Deadline for non binding offers Nuova Banca delle Marche, Nuova banca Etruria, Nuova Cassa di Risparmio di Chieti,  Nuova Cassa di Risparmio di Ferrara expired yesterday. The latter were the four banks which were split last November from bad banks after a  rescue by the Italian Government and they are now on sale in an action managed by SocGen as mandated advisor by Bank of Italy.
About ten non binding offers have been delivered yesterday, MF Milano Finanza writes today. The figure is about a half of the expressions of interest which have been previously put forward by other Italian banks, financial institutions and private equity funds.

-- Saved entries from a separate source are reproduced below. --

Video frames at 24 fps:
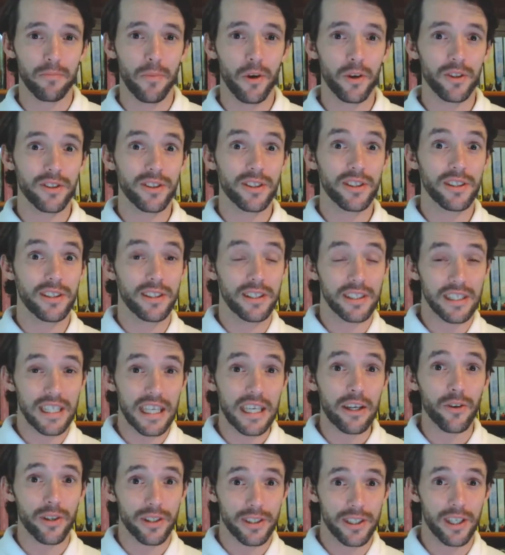most
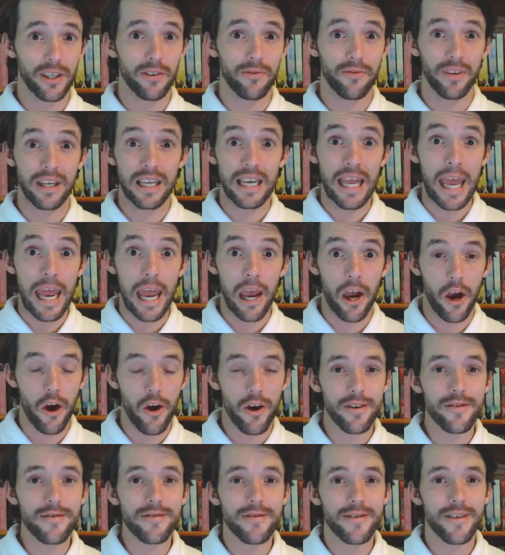secretive
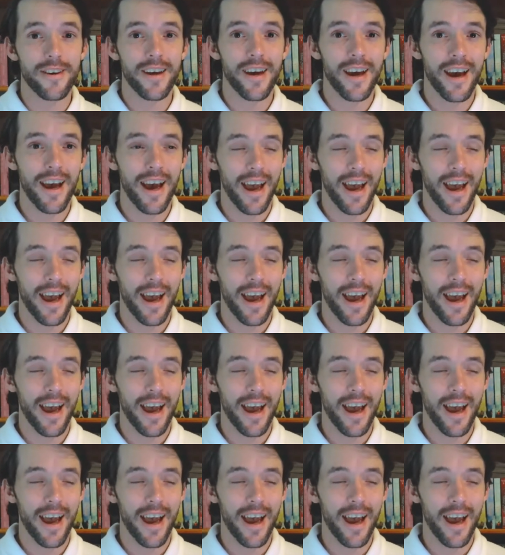lairs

All banks  (such as banca Popolare dell’Emilia Romagna, UBI Banca, Cariparma, Banco Popolare and Banca Popolare di Milano) however seem to have retired from the auction leaving room to private equity funds.
Private equity funds which are said to be the most aggressive bidders are  Apollo Global Management, Lone Star, Centerbridge, Atlas, AnaCap, Oaktree ( download here the BeBeez report about all private equity deals in the financial sector in Italy, only Italian version). Other subjects are bidding just for some assets. For example Primus group, sfocused on factoring activities and Npl portofolios servicing is interested in buying Cassa di Risparmio di Loreto (Gruppo Banca Marche) only.
Last May 10th the four banks’ chairman Roberto Nicastro said he “had received 26 expressions of interest for the four banks” and that “amon non binding offers will be selected a group which is going ahead with a due diligence and access to a virtual data room. After that a bindg offer will be required in order to close the sale by September 30th” (see here a previous post by BeBeez).
The major bank among the four is Nuova Banca delle Marche with 15.3 billion euros in assets, followed by Nuova Banca Etruria (7.1 billion euros),  Nuova Cassa di Risparmio di Ferrara (3.7 billions) and Nuova Cassa di Risparmio di Chieti (3.4 billions).